How Well Do U.S. Primary Care and Obstetrics and Gynecology Clinicians Screen for Pregnancy Complications at Well Woman Visits? A Retrospective Cohort Study

Article information

J Prev Med Public Health. 2023;56(2):190-195
Publication date (electronic) : 2023 March 15
doi :
1Naval Medical Center San Diego, San Diego, CA, USA
2Department of Preventive Medicine and Biostatistics, Uniformed Services University of the Health Sciences, Bethesda, MD, USA
3Division of Maternal-Fetal Medicine, Naval Medical Center Portsmouth, Portsmouth, VA, USA
4Department of Gynecologic Surgery & Obstetrics, Uniformed Services University of the Health Sciences, Bethesda, MD, USA
Corresponding author: Andrew S. Thagard, Division of Maternal-Fetal Medicine, Naval Medical Center Portsmouth, 620 John Paul Jones Circle Portsmouth, VA 23708, USA, E-mail:
Received 2022 November 30; Accepted 2023 February 22.
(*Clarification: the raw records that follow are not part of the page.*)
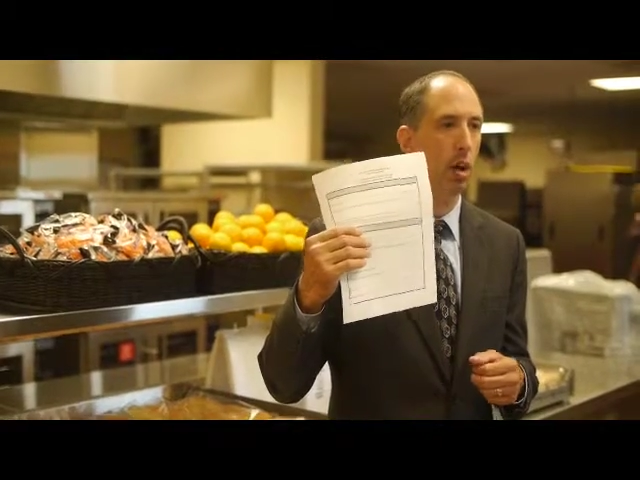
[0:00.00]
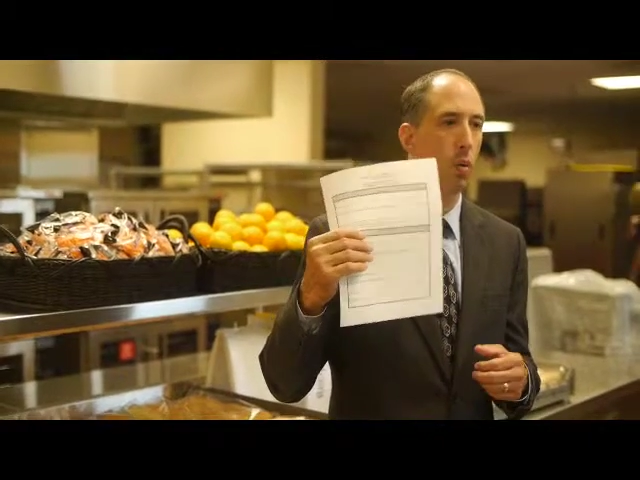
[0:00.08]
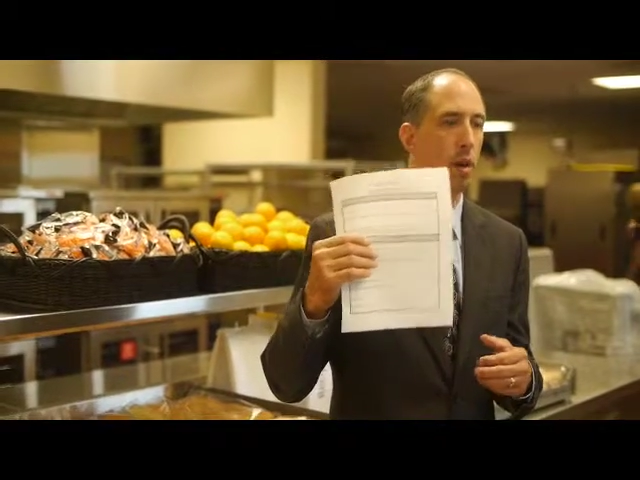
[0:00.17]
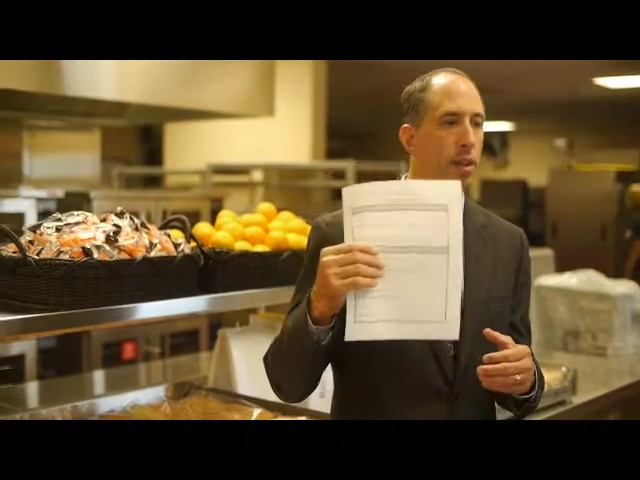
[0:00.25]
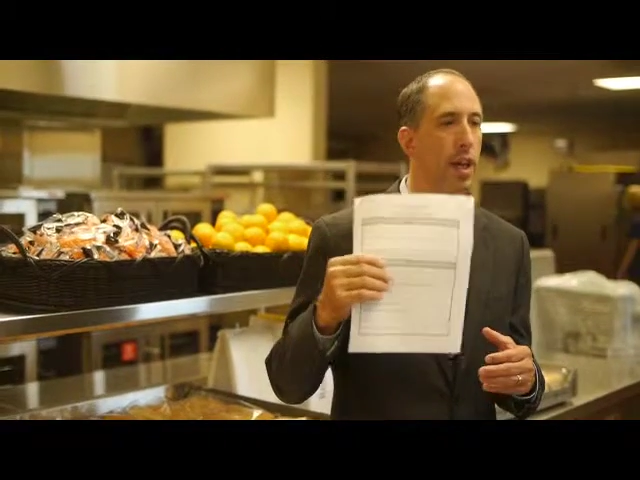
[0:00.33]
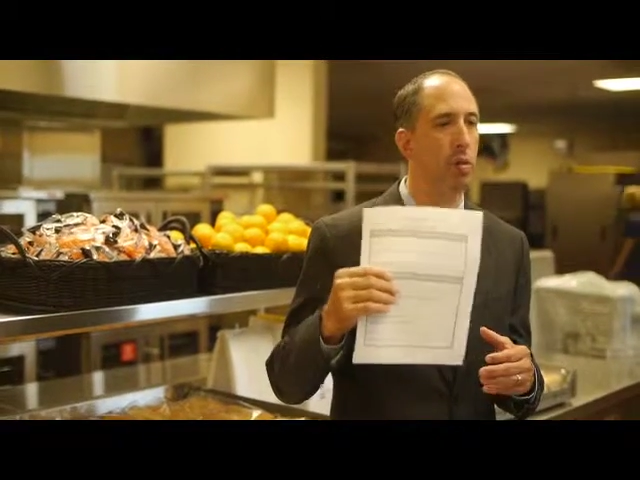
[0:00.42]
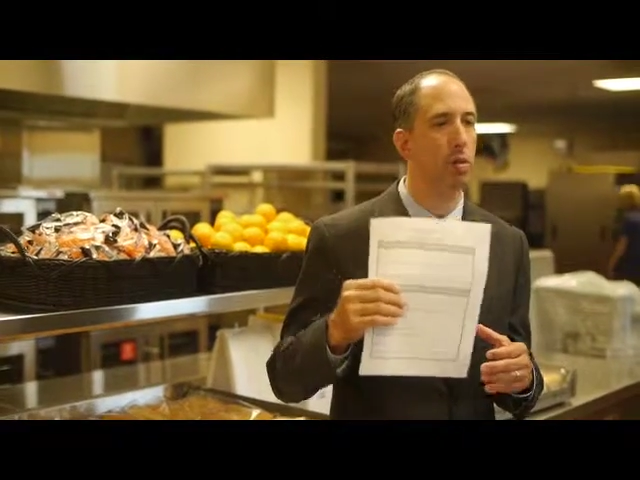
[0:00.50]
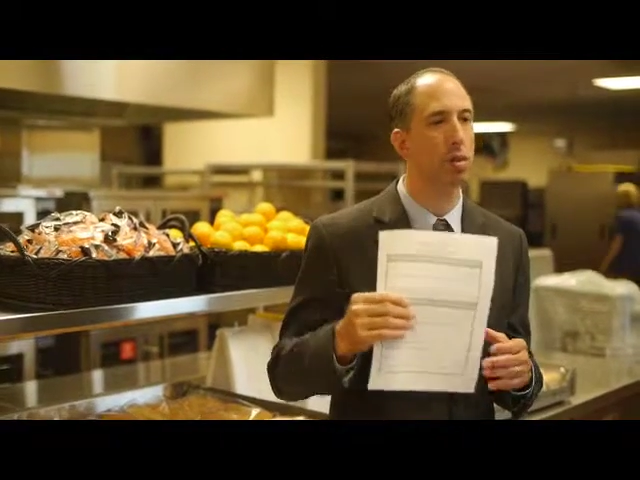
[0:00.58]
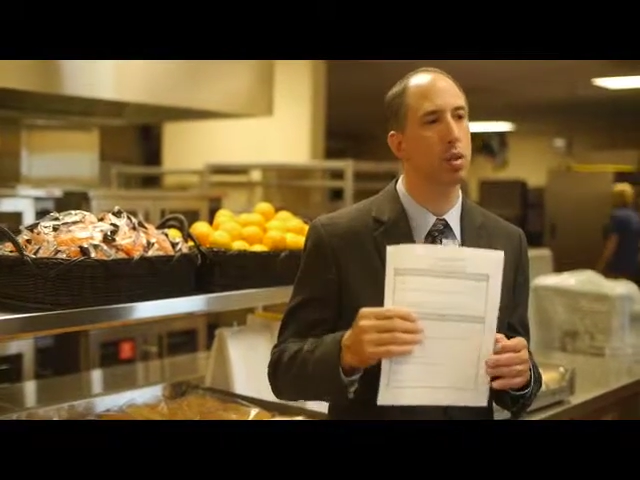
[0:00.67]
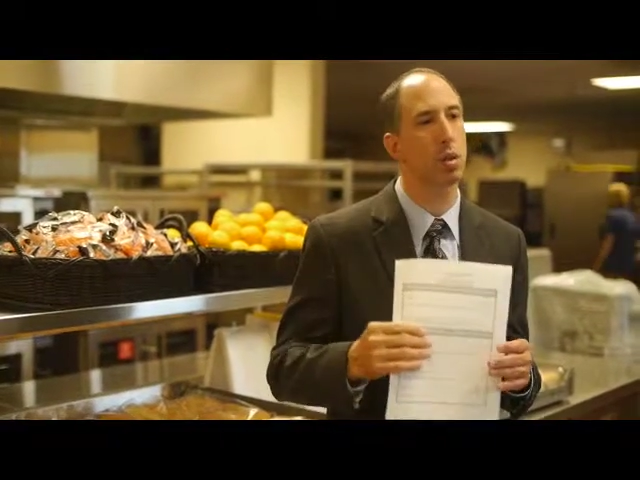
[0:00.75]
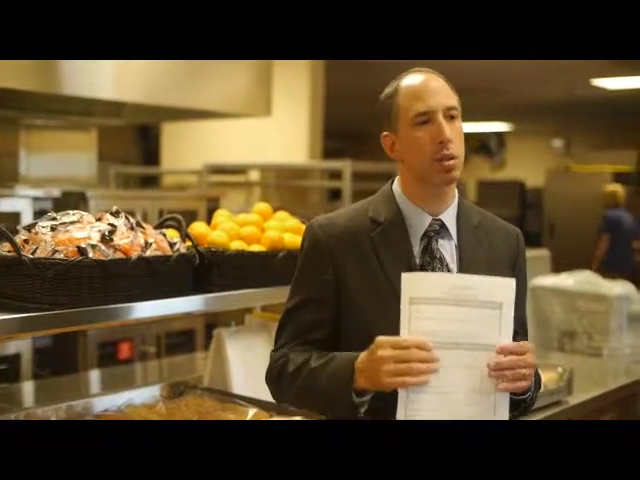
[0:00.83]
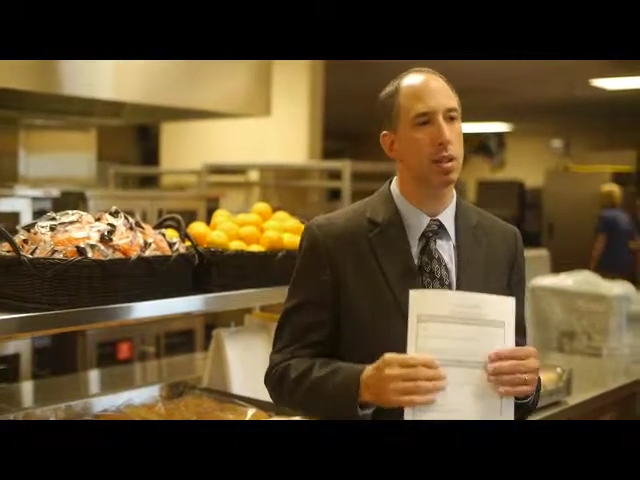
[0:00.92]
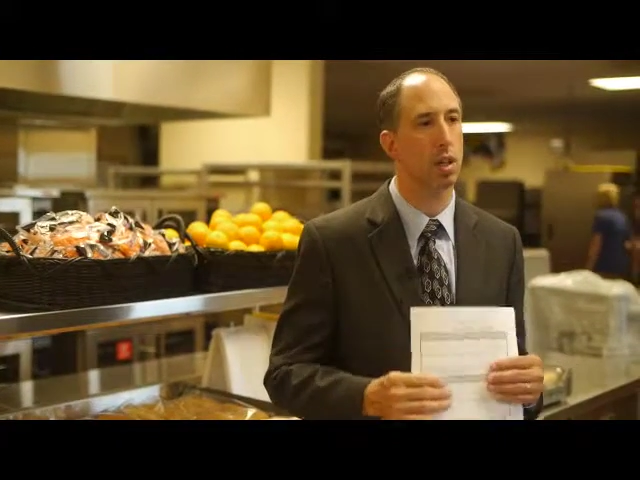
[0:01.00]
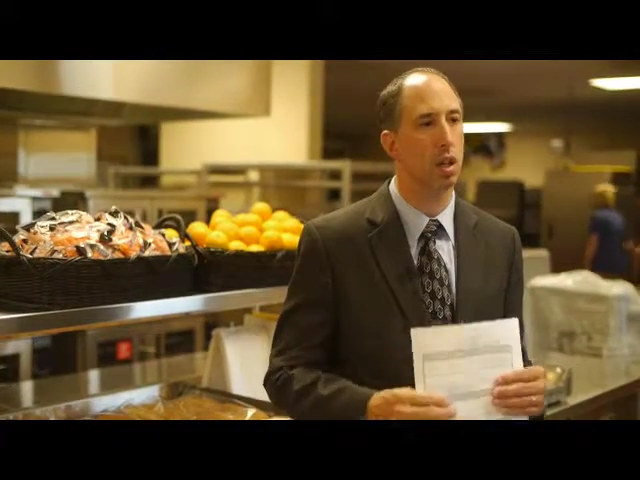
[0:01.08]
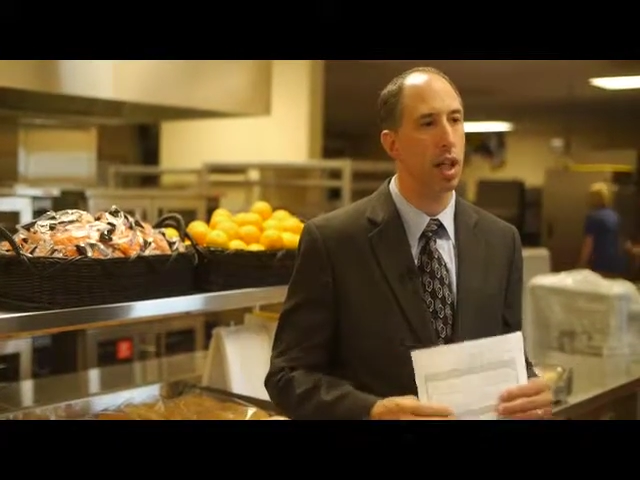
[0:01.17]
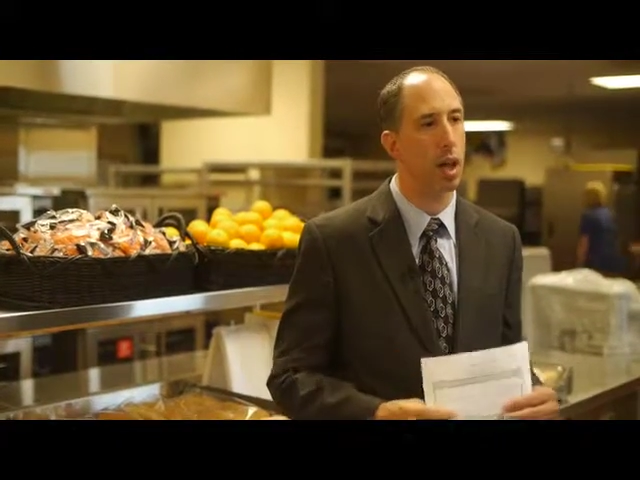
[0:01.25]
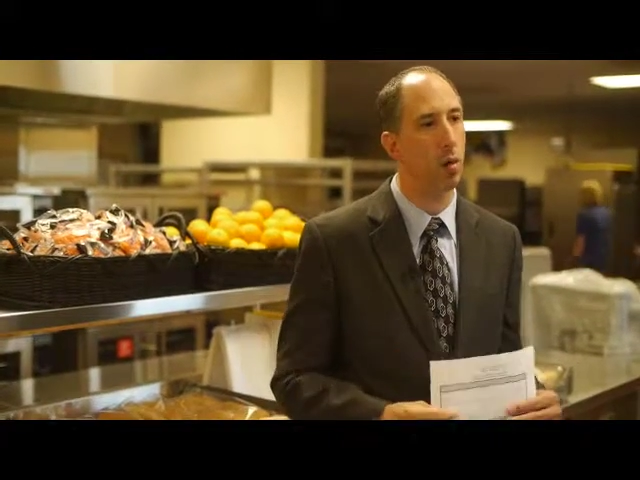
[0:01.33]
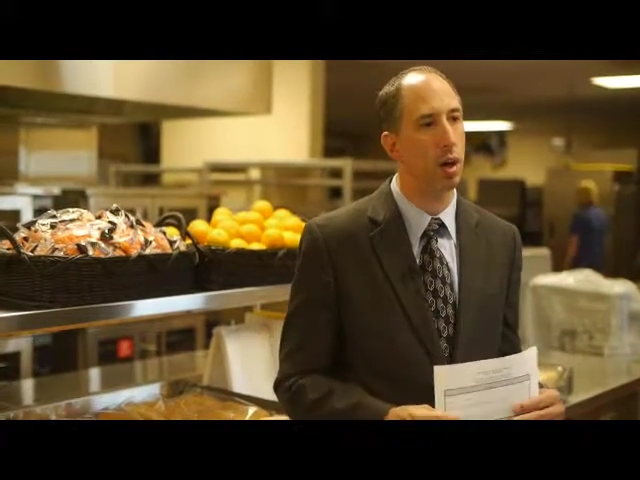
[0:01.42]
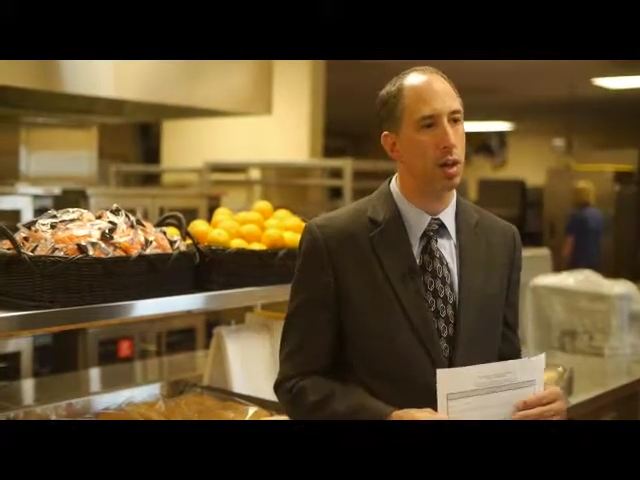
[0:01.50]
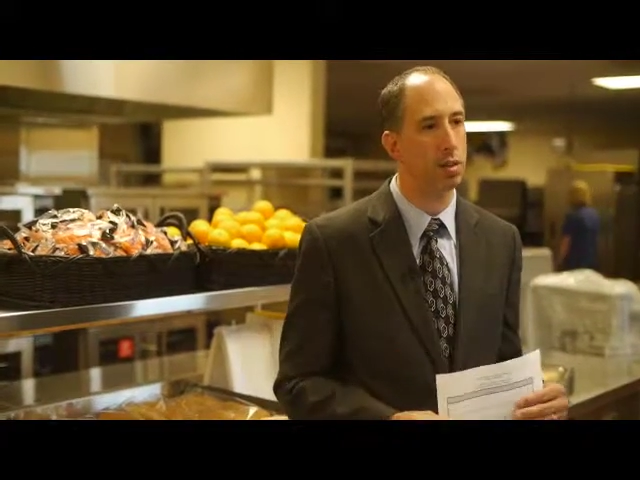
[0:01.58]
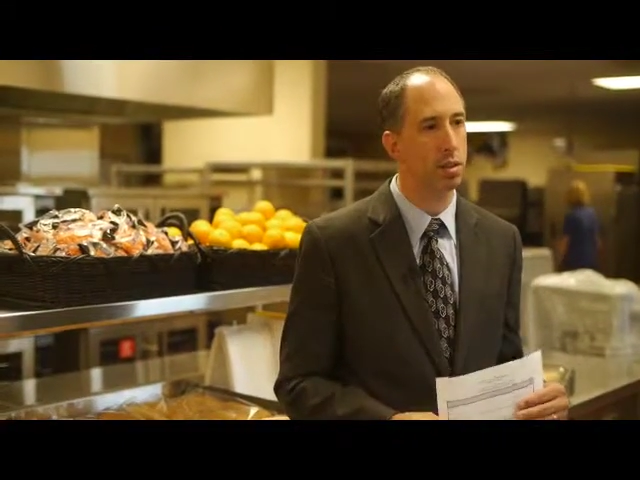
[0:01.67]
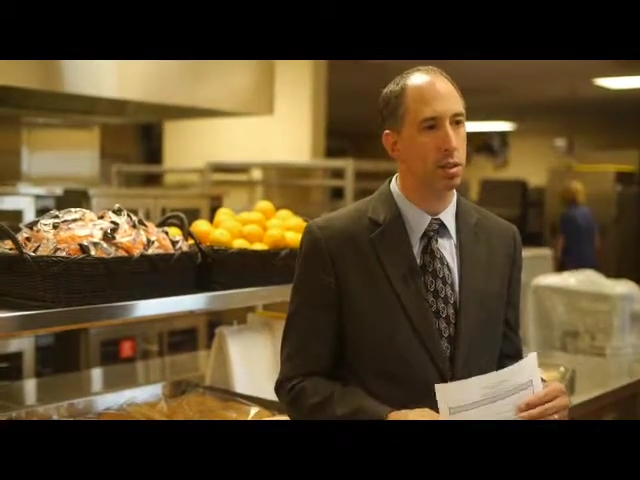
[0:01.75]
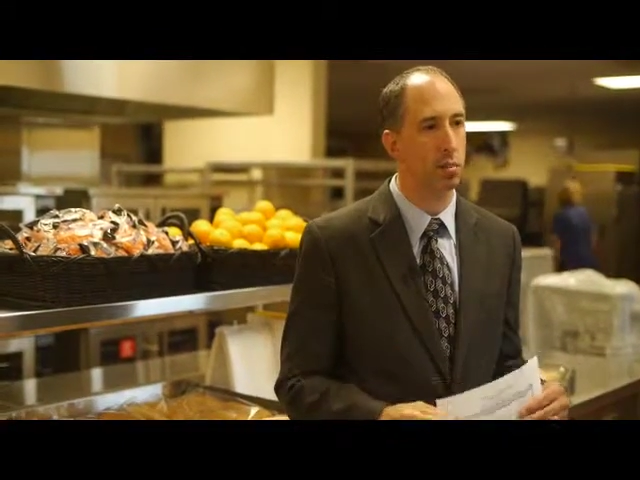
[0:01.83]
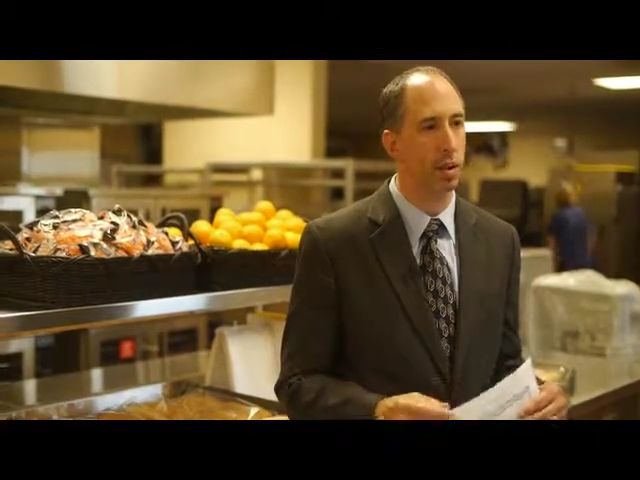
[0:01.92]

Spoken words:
What that will do is it'll allow us to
Pregnancy complications, including pre-eclampsia, gestational diabetes (GDM), and perinatal mood and anxiety disorders (PMADs), impact long-term health. We compared the frequency of screening documentation for pregnancy complications versus a general medical history at well woman visits between providers in primary care and obstetrics and gynecology.


We conducted a retrospective cohort study of subjects with at least 1 prior birth who presented for a well woman visit in 2019–2020. Charts were reviewed for documentation of a general medical history (hypertension, diabetes, and mood disorders) versus screening for comparable obstetric complications (pre-eclampsia, GDM, and PMADs). The results were compared using the McNemar and chi-square tests as appropriate.


In total, 472 encounters were identified, and 137 met the inclusion criteria. Across specialties, clinicians were significantly more likely to document general medical conditions than pregnancy complications, including hypertensive disorders (odds ratio [OR], 2.45; 95% confidence interval [CI], 1.18 to 5.48), diabetes (OR, 7.67; 95% CI, 3.27 to 22.0), and mood disorders (OR, 10.5; 95% CI, 3.81 to 40.3). Obstetrics and gynecology providers were more likely to document any pregnancy history (OR, 4.50; 95% CI, 1.24 to 16.27); however, they were not significantly more likely to screen for relevant obstetric complications (OR, 2.49; 95% CI, 0.90 to 6.89). Overall, the rate of pregnancy complication documentation was low in primary care and obstetrics and gynecology clinics (8.8 and 19.0%, respectively).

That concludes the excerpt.